WHAT IS REQUIRED: Pictures are to be left out, but please repeat each record exactly.

[Stored data entries]
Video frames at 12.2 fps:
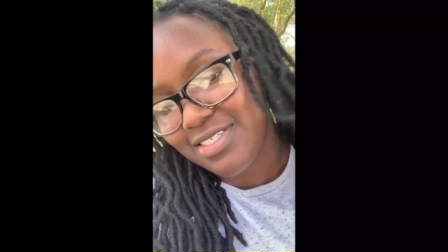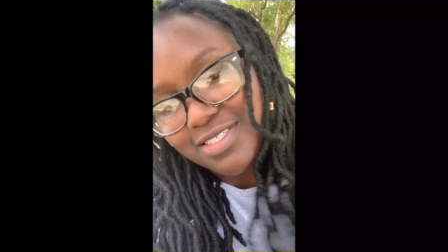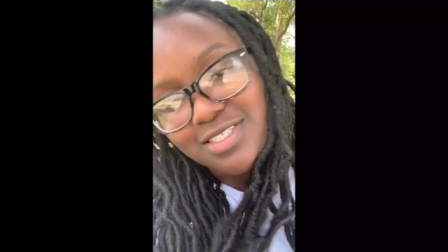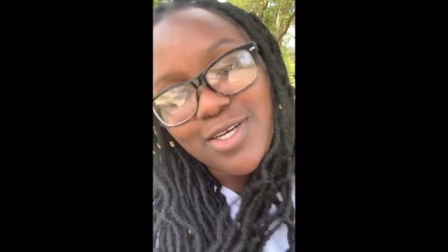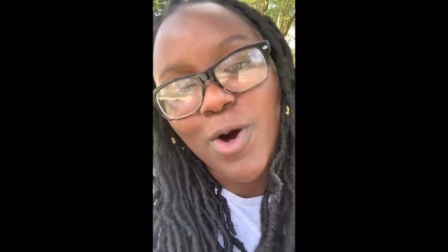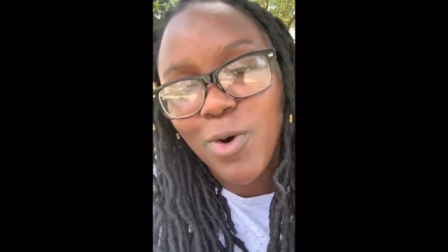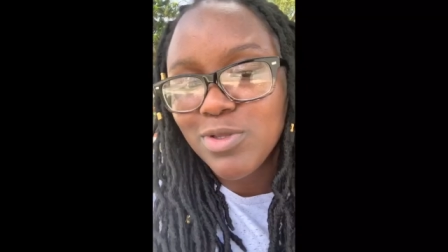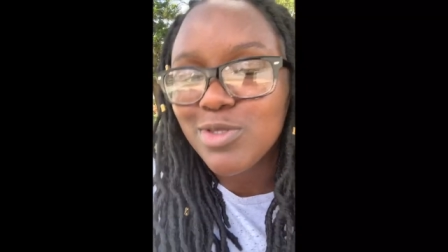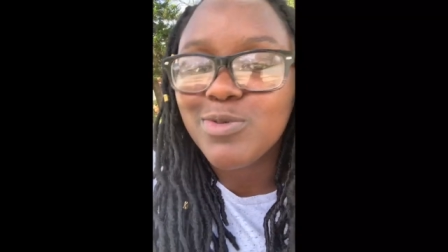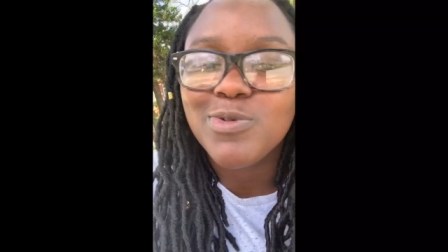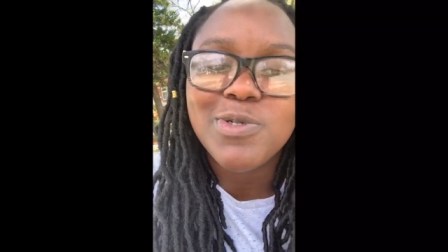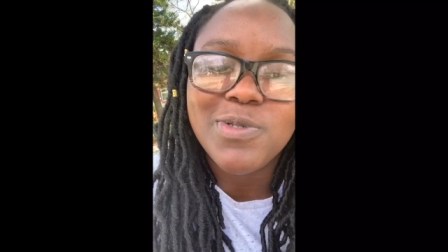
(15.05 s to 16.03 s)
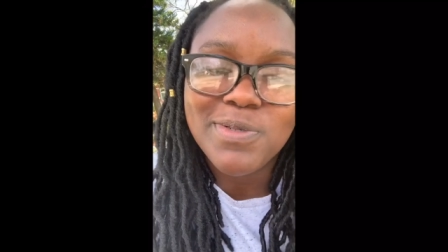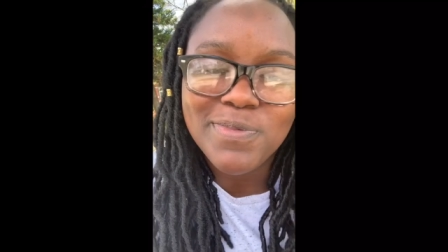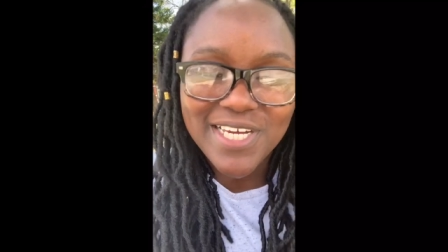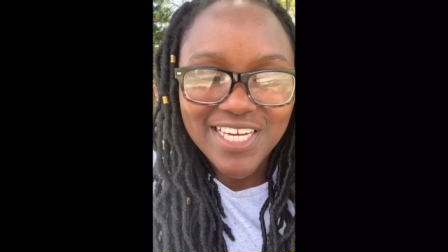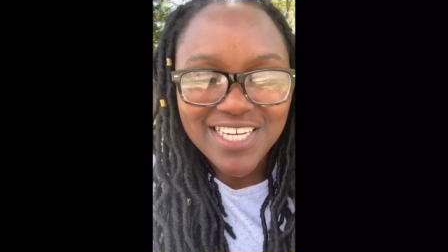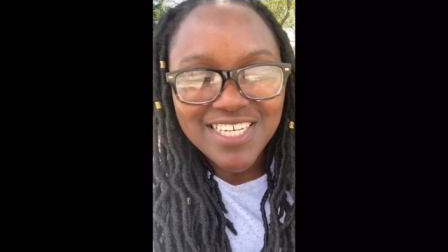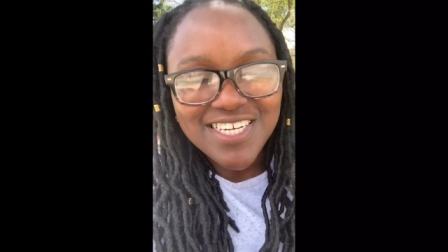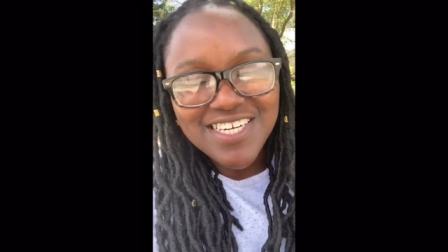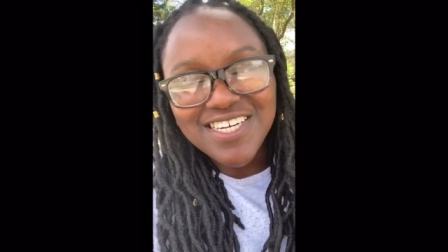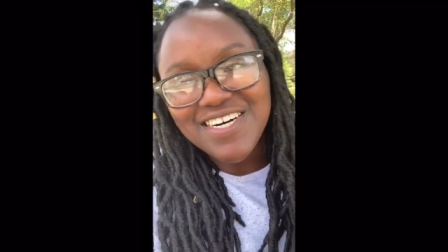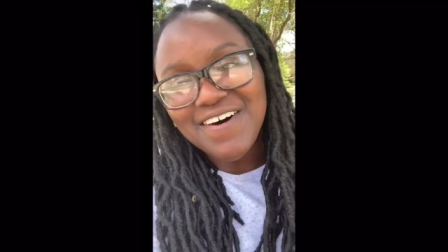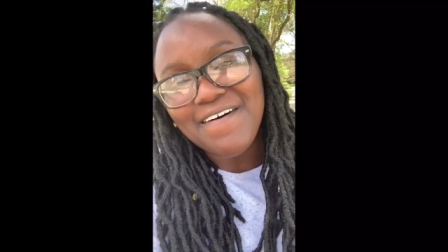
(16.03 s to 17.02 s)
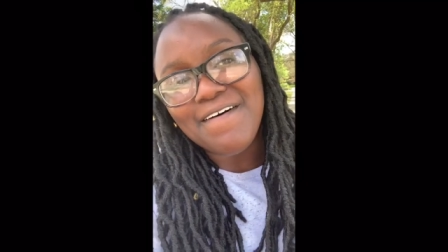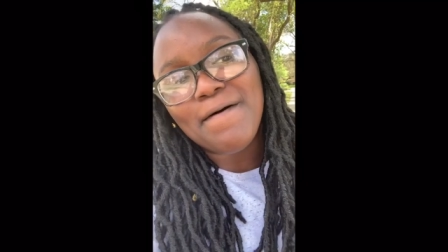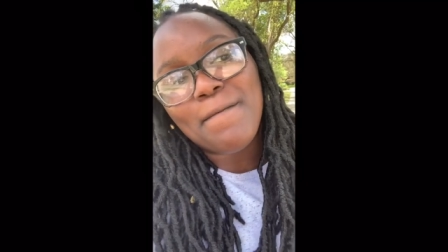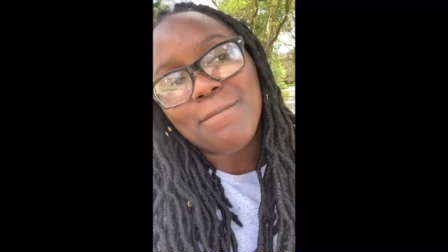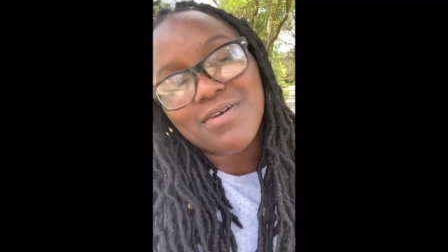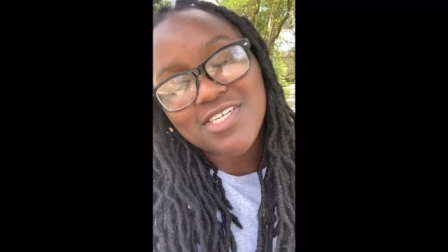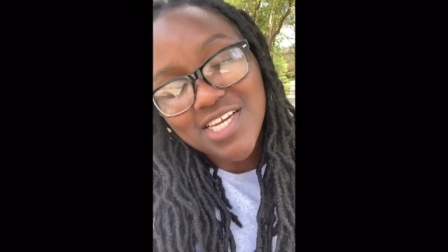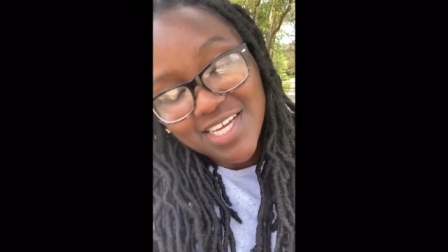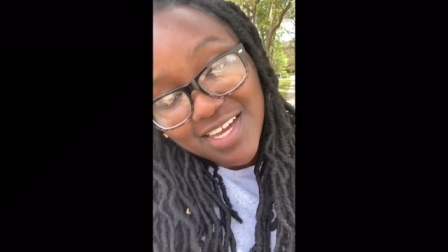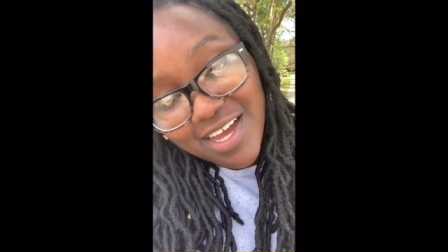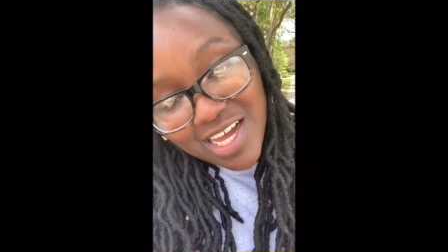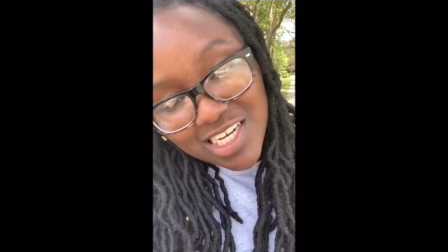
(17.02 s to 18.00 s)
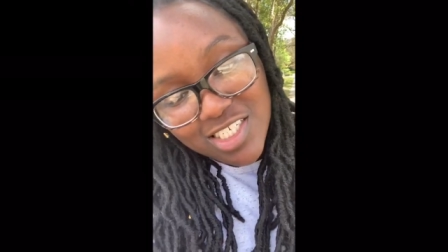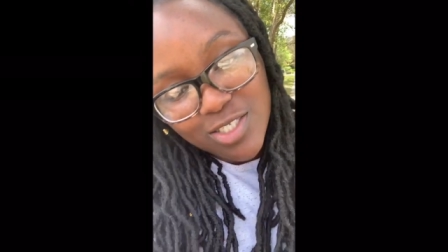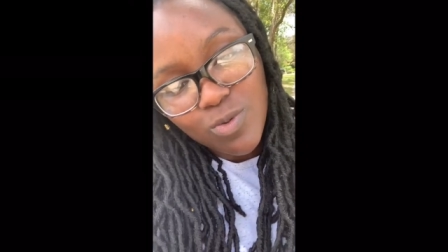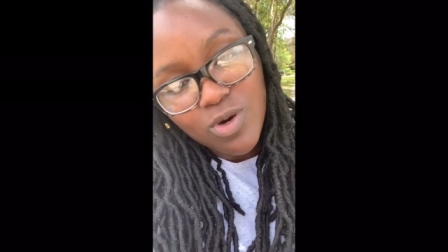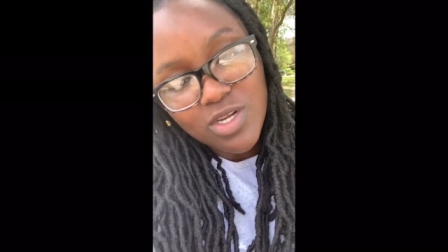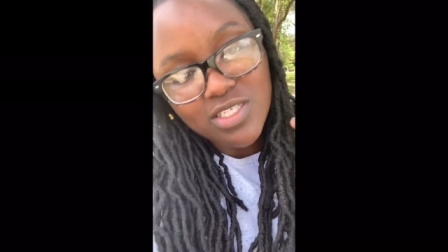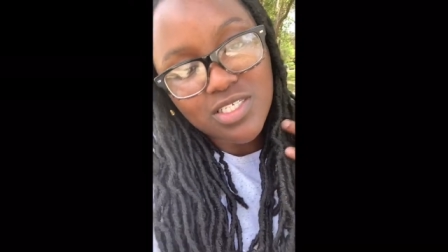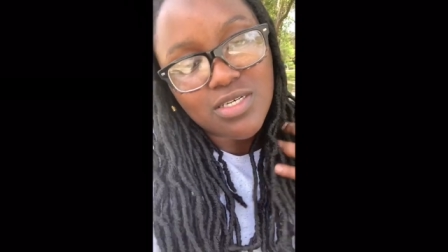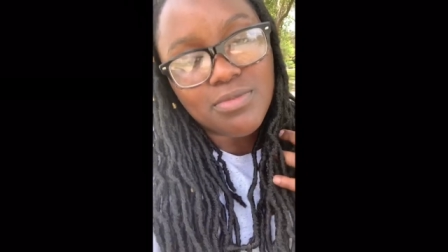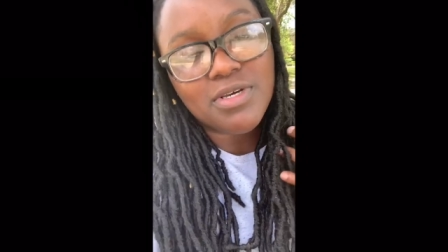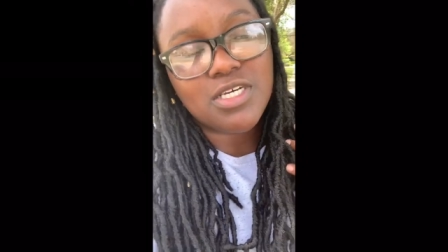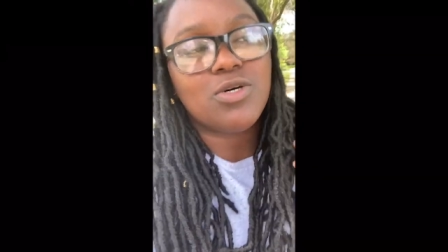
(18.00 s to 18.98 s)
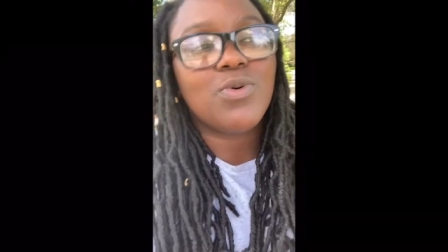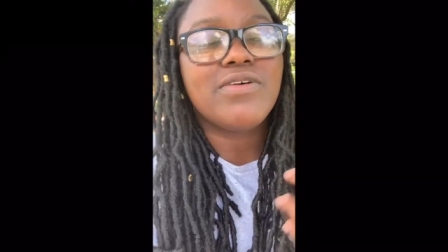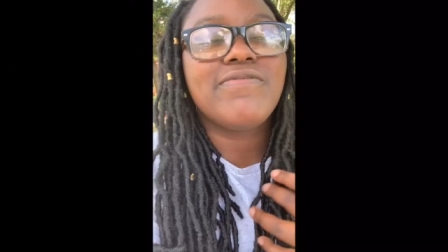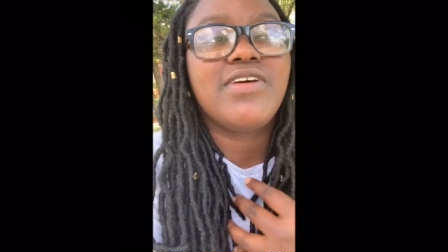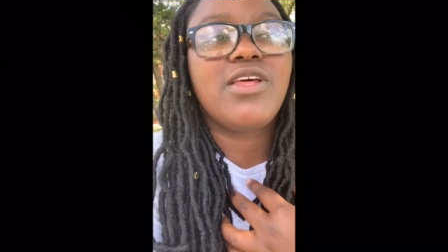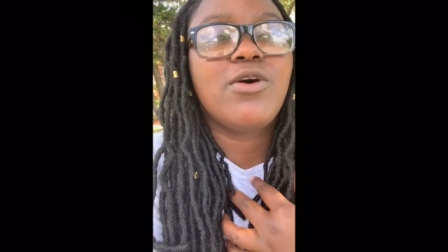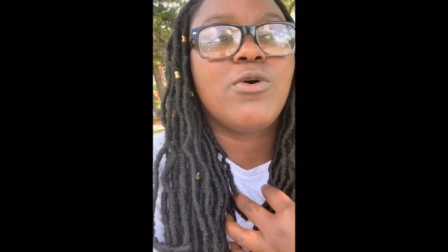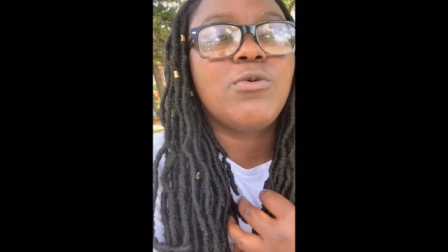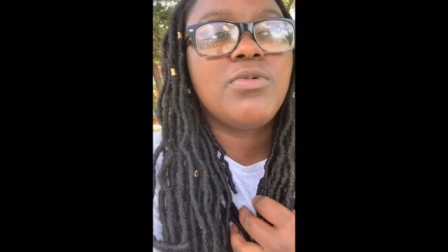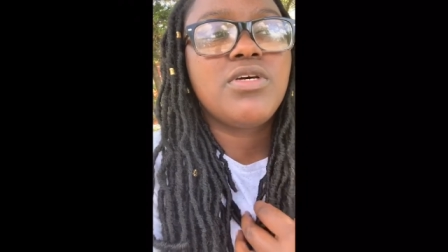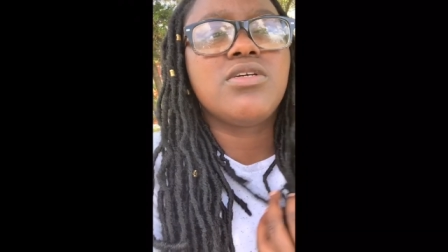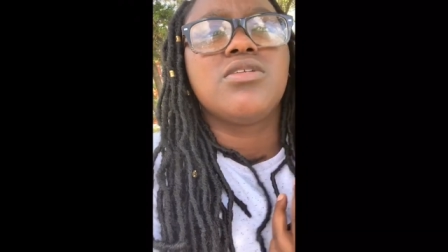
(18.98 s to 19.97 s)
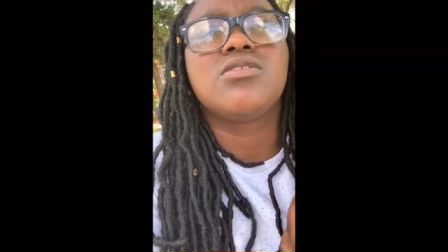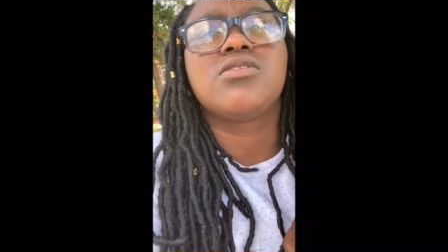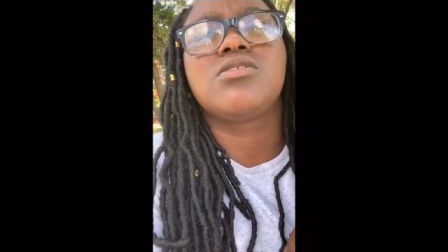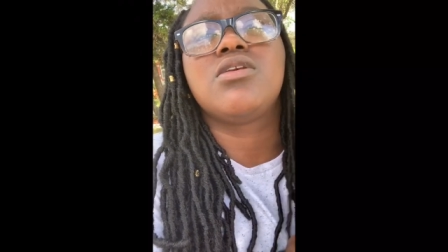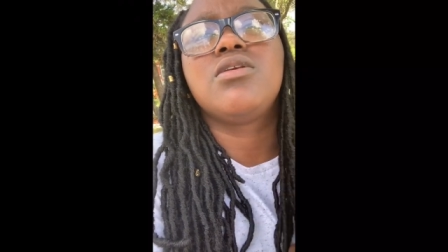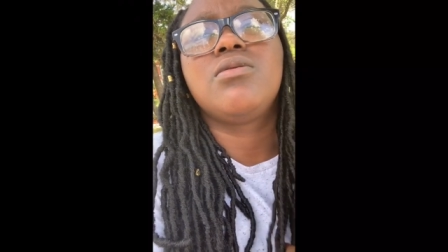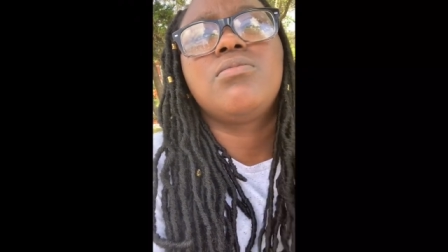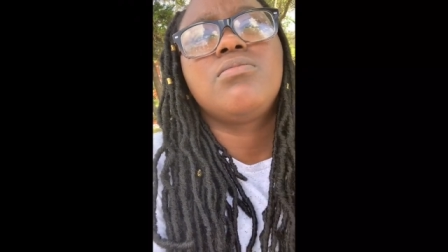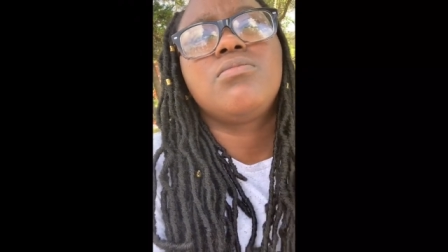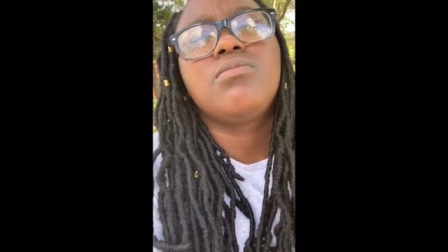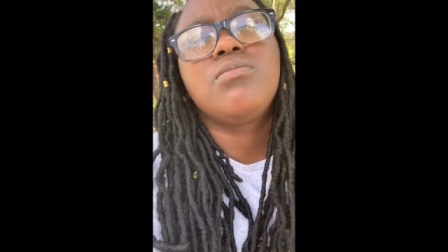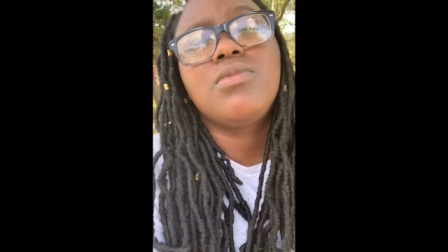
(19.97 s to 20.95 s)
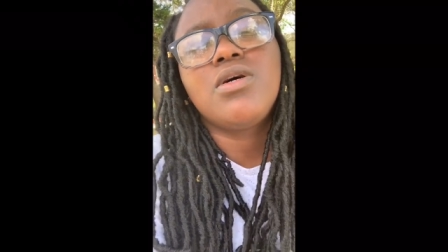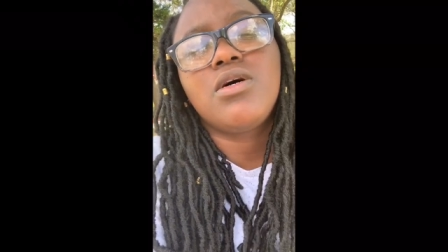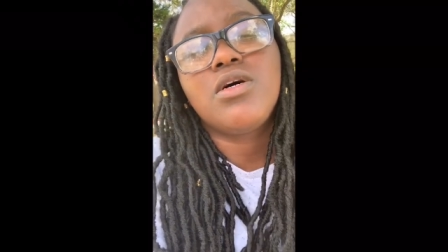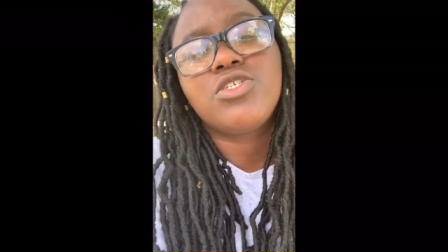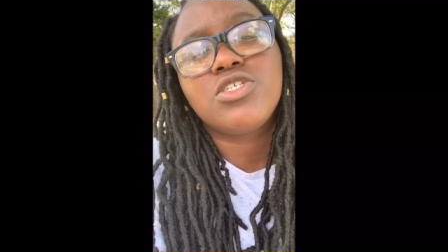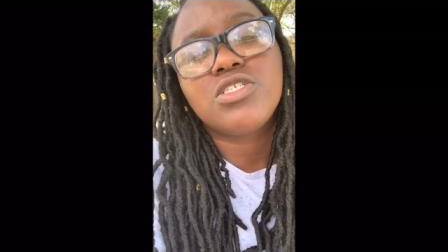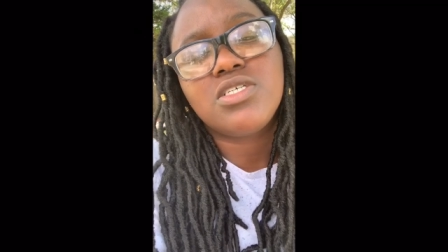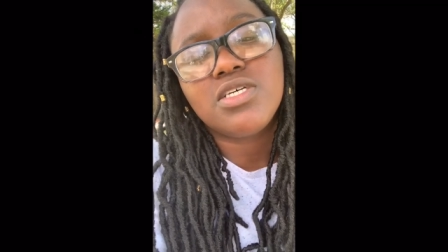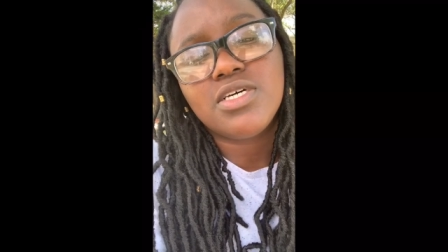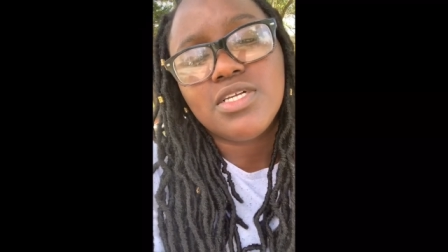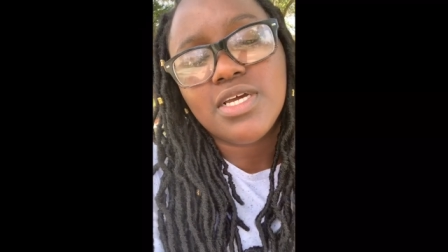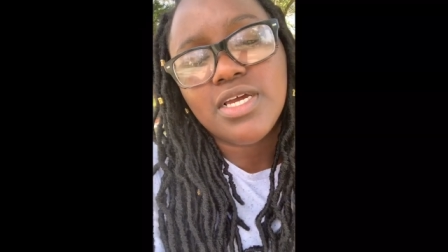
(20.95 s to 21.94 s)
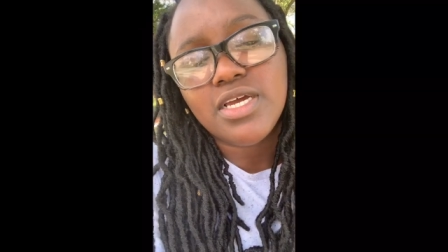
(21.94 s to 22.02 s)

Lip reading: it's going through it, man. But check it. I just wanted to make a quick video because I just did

RESPONSE AREA:
Video frames at 12.2 fps:
(15.05 s to 16.03 s)
(16.03 s to 17.02 s)
(17.02 s to 18.00 s)
(18.00 s to 18.98 s)
(18.98 s to 19.97 s)
(19.97 s to 20.95 s)
(20.95 s to 21.94 s)
(21.94 s to 22.02 s)

Lip reading: it's going through it, man. But check it. I just wanted to make a quick video because I just did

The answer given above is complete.